The next release of SQL Server—formerly code-named Yukon and now officially named SQL Server 2005—will provide deep XML integration with the SQL Server database engine. This integration will go well beyond the simple relational-to-XML mapping layer that SQL Server 2000's SQLXML Web releases enable. SQL Server 2005 will feature a native XML data type, XML indexing, a new XQuery language, and a graphical XQuery Builder. Microsoft has also tapped XML as a core component in its platform-integration story (in answer to Java's cross-platform support) and added XML support to many key enterprise products, including Visual Studio .NET and Office 2003.
But not everyone is enamored with the idea of including XML in his or her relational database. Some people—whom I refer to as relational-database purists, or purists for short—see XML as a foreign entity that has no business in the relational database. And some of their arguments have merit.

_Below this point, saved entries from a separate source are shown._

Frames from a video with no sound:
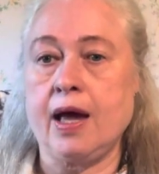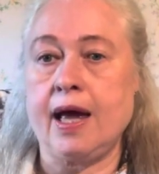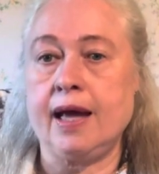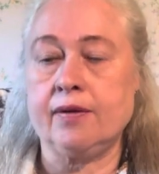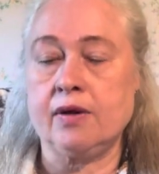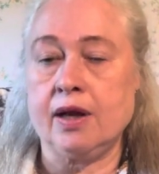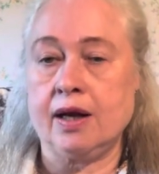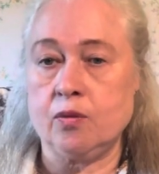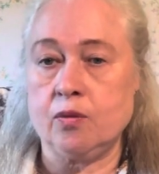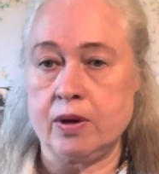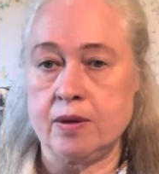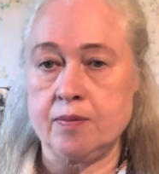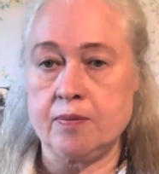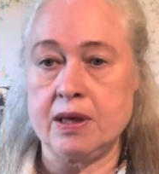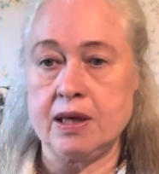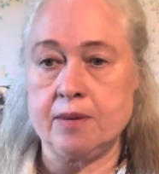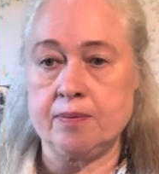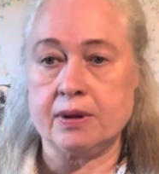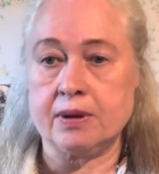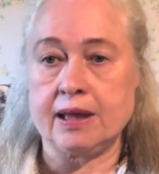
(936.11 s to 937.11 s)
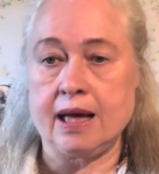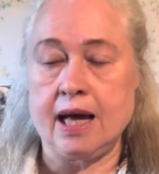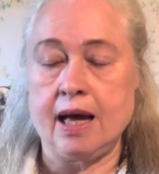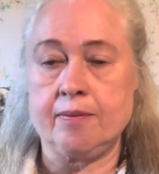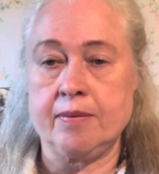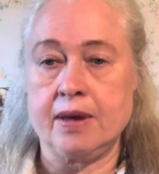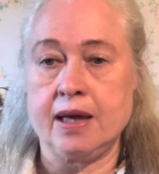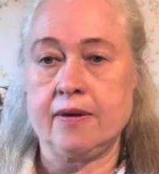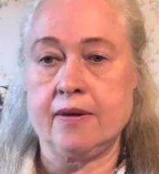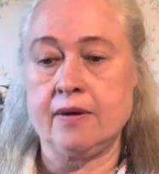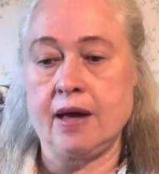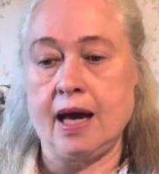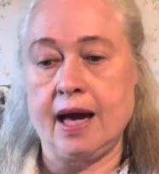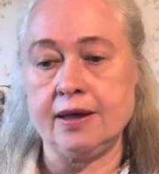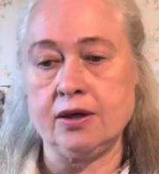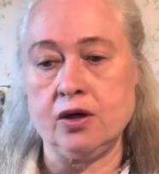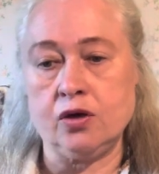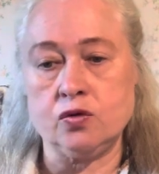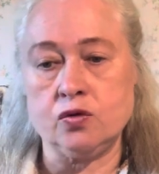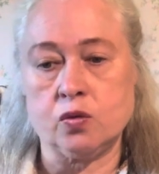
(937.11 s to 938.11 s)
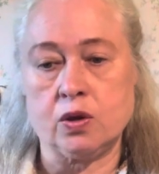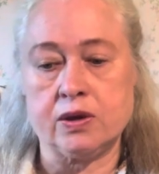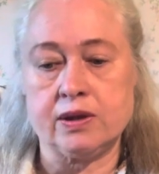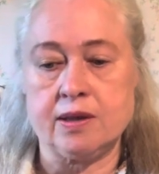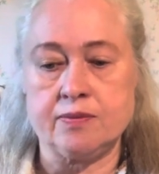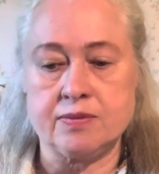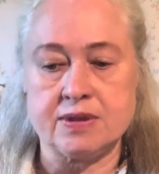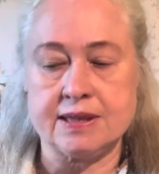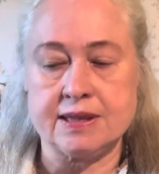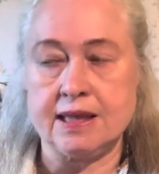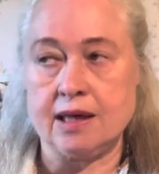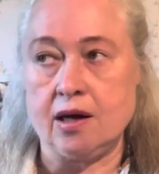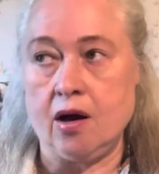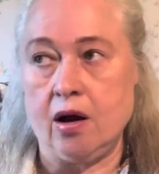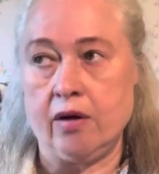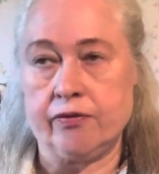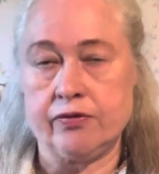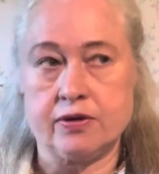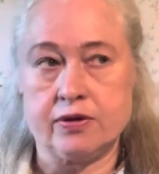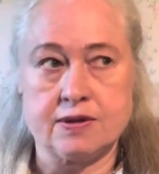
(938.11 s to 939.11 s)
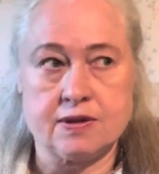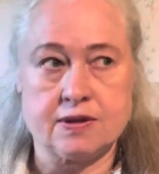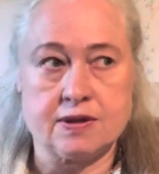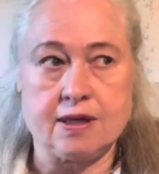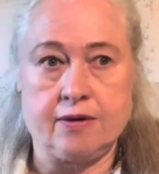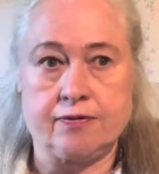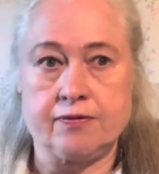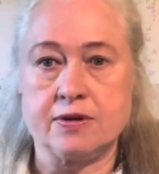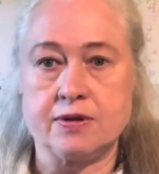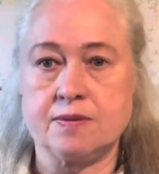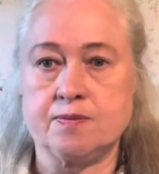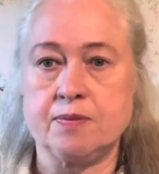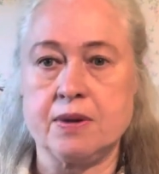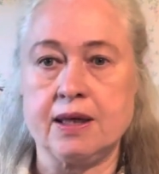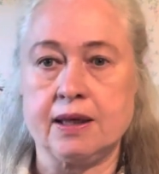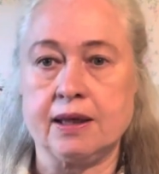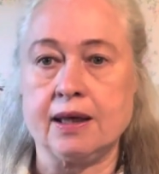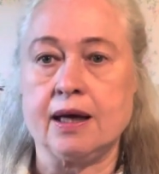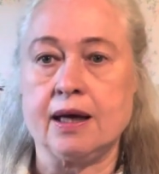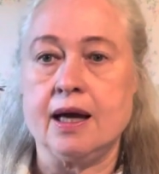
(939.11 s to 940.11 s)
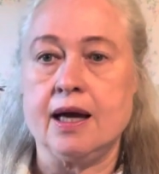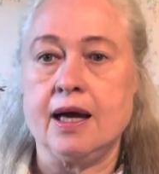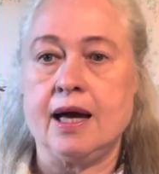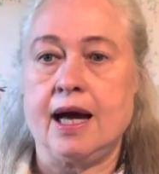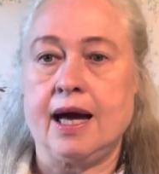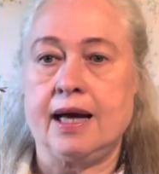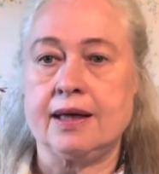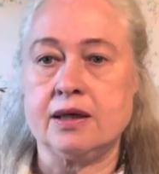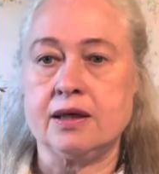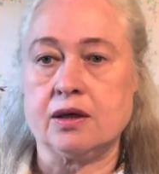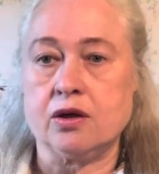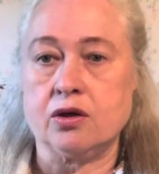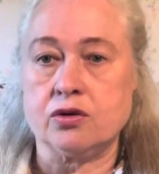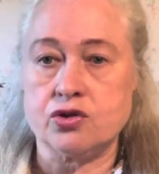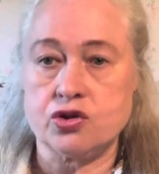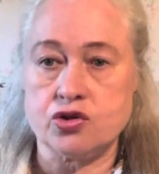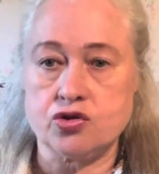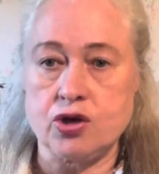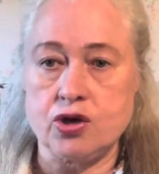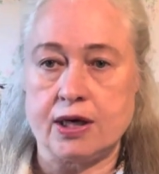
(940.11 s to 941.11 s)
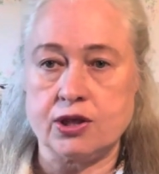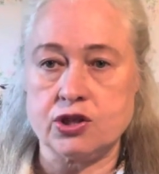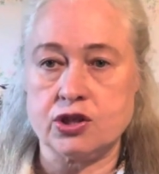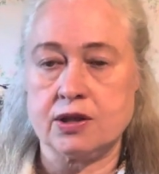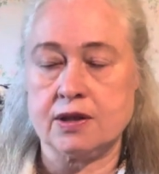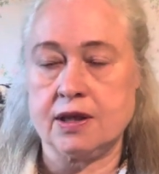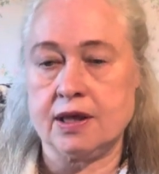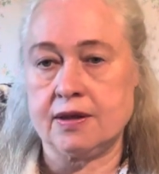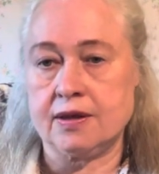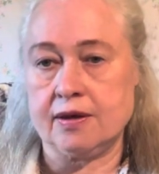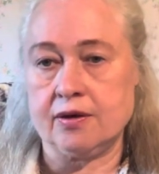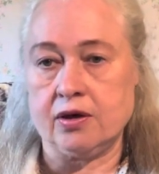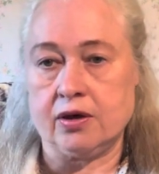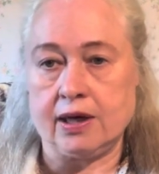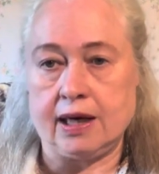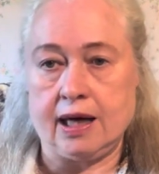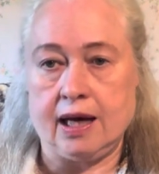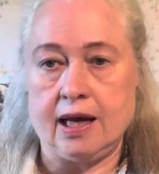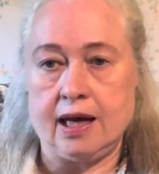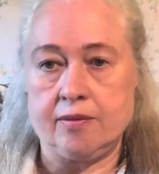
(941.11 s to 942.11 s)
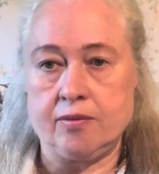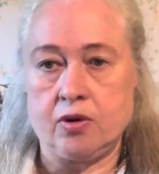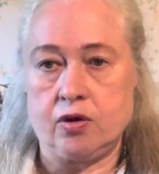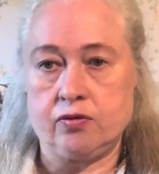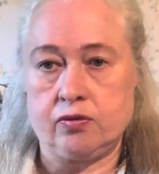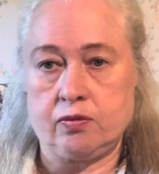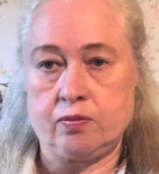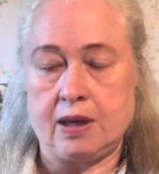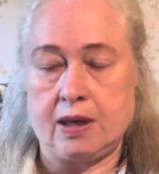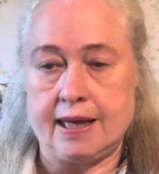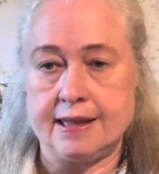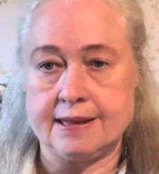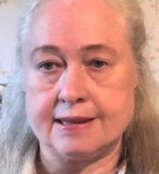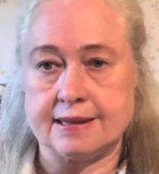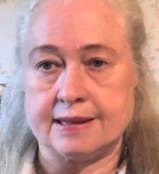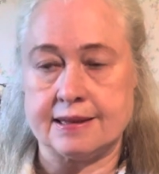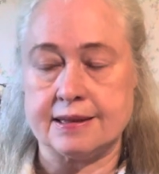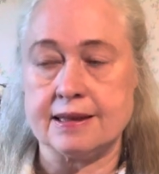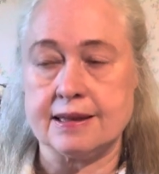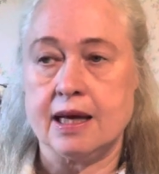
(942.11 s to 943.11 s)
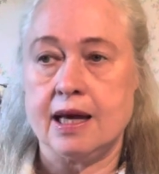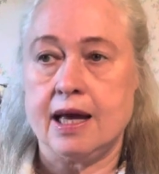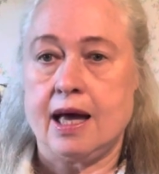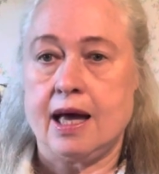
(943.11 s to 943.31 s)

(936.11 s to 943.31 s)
And then when people come here, I don't want them seeing half the stuff as being under construction that they've got to climb over places.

Purists view XML documents in much the same way they view HTML documents. You wouldn't store Web pages in a relational database, so why store XML documents there? Purists are also correct in pointing out that you currently have two ways of using XML documents with a relational database: You either shred the XML documents into relational data that you then store in tables and columns, or you store the entire XML document. Shredding XML at least stores the data in a relational fashion. But requirements for the fixed-document format are at odds with XML's hierarchical nature—not to mention that the shredding process is fragile and easily broken by unexpected document changes. Storing the entire XML document in the database is no better in the purist's view because the database can't query the XML document. Instead, you must retrieve the XML document, then have another application parse it before you can use the document's data.

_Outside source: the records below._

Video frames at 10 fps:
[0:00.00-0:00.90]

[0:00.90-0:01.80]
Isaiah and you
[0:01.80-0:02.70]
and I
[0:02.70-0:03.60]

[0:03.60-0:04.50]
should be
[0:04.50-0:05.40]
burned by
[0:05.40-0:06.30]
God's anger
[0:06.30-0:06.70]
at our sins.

However, SQL Server's next release will dramatically improve the process of working with XML data and documents. XML documents—as related pieces of business information, just like binary large objects (BLOBs)—belong in the database, even if you're only storing them. The database must be able to store all the data that an application requires.

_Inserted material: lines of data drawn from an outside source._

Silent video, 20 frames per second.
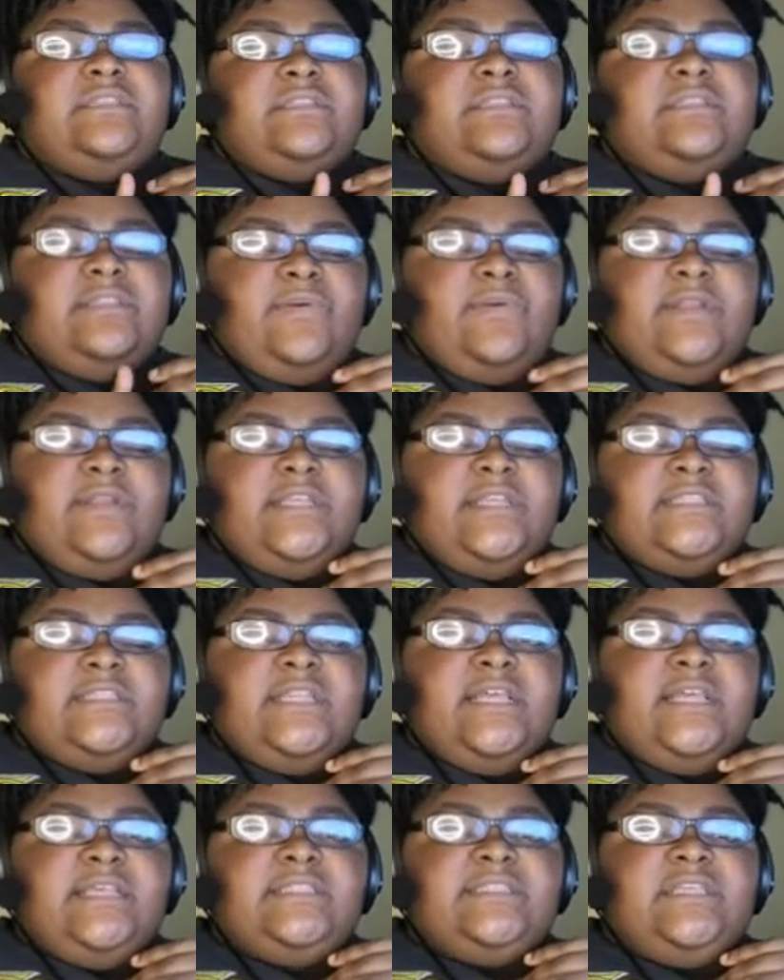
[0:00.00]
Lauren doesn't
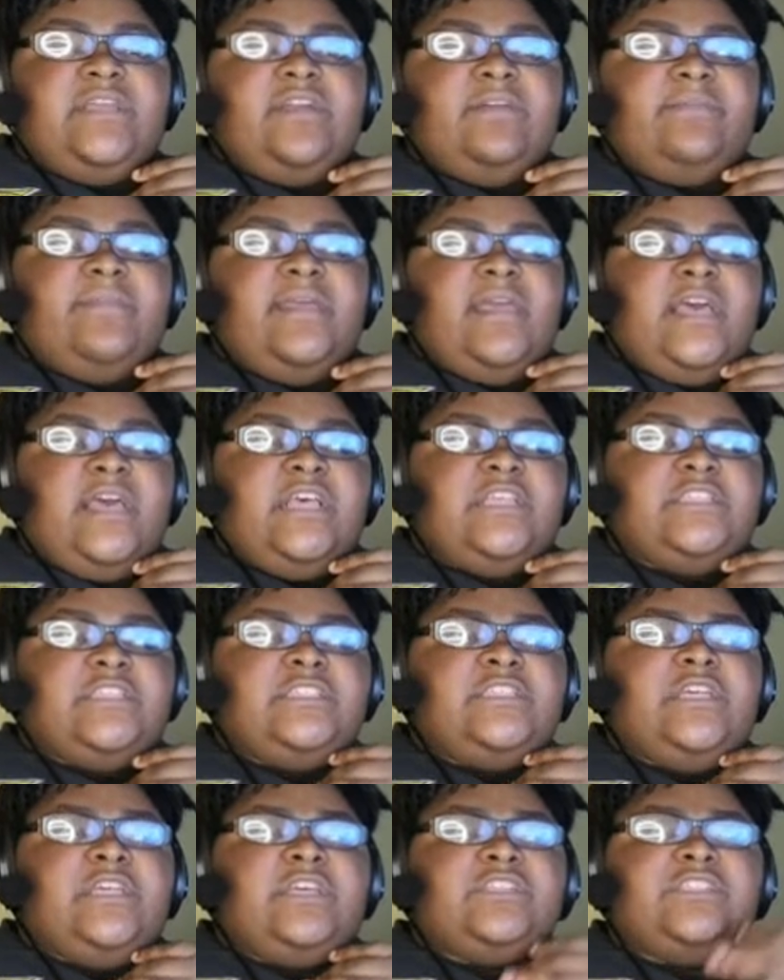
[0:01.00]
like Sarah because
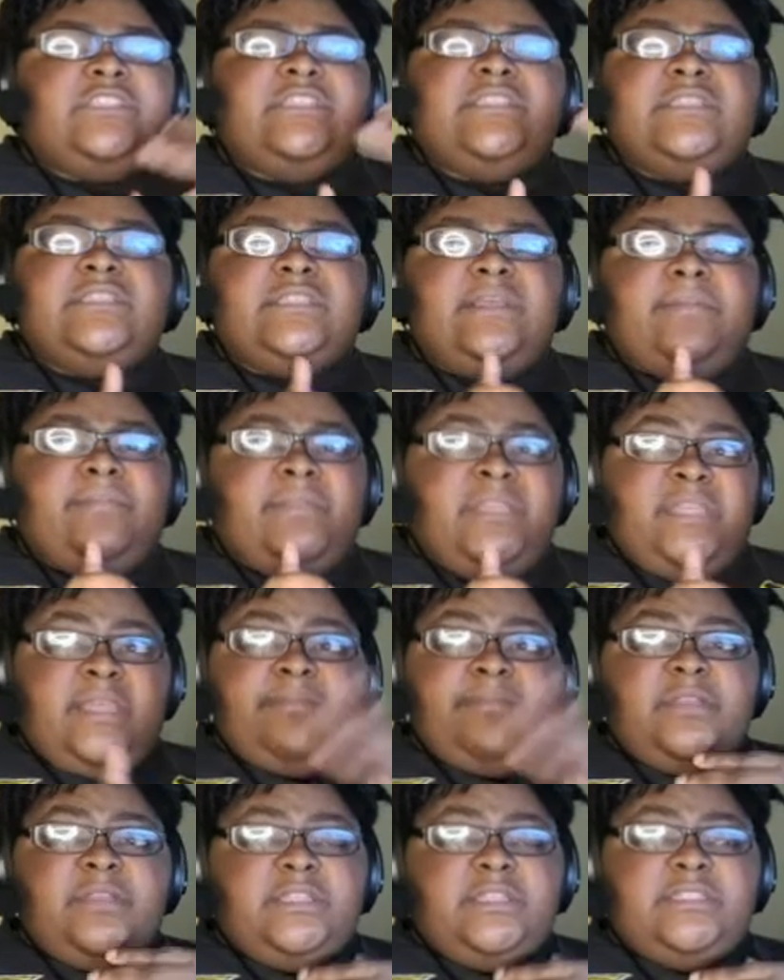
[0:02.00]
she's the
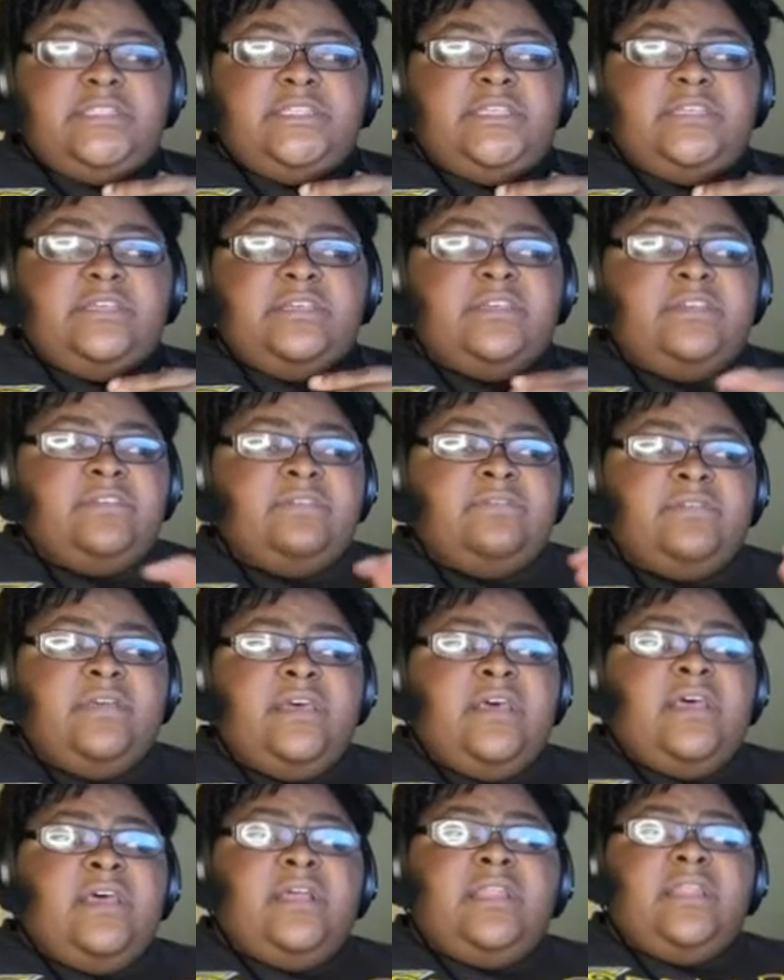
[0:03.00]
manipulative,
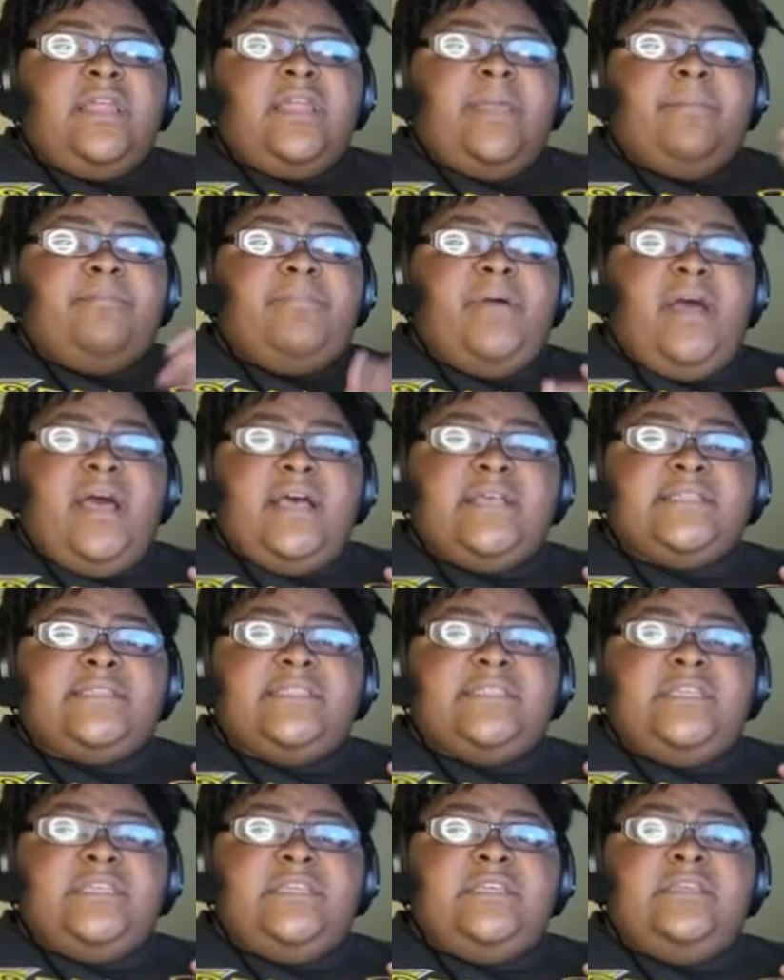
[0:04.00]
like
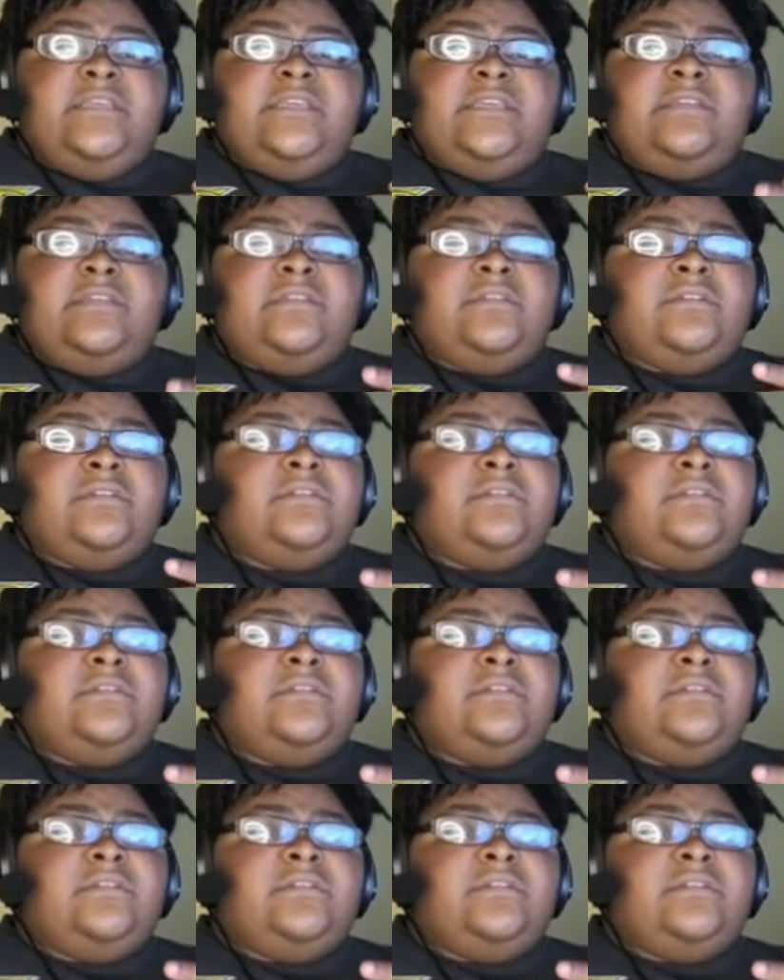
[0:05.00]
bossy,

The SQL Server 2005 database engine extends the database's basic storage capability by letting you directly query and update data in XML documents that you store by using the XML data type. SQL Server 2005 uses the same query engine and optimizer for querying XML data as it does for relational data, radically enhancing your ability to work with XML data. (For details about the new XML data type and XML query improvements, see Rich Rollman's "Yukon's XML Data Type," December 2003, InstantDoc ID 40482.)
The role of the relational database is no longer to serve as simply a repository for character and numeric data. Today's applications require a variety of information types, including character, numeric, BLOB, and XML data. XML isn't an evil force to be kept out of the sacred relational database. XML documents are crucial to many business applications, and to truly be an enterprise-level database platform, SQL Server must be able to not only store XML documents but to query them and combine XML data with relational data. With SQL Server 2005's deep XML integration, Microsoft is providing this important functionality.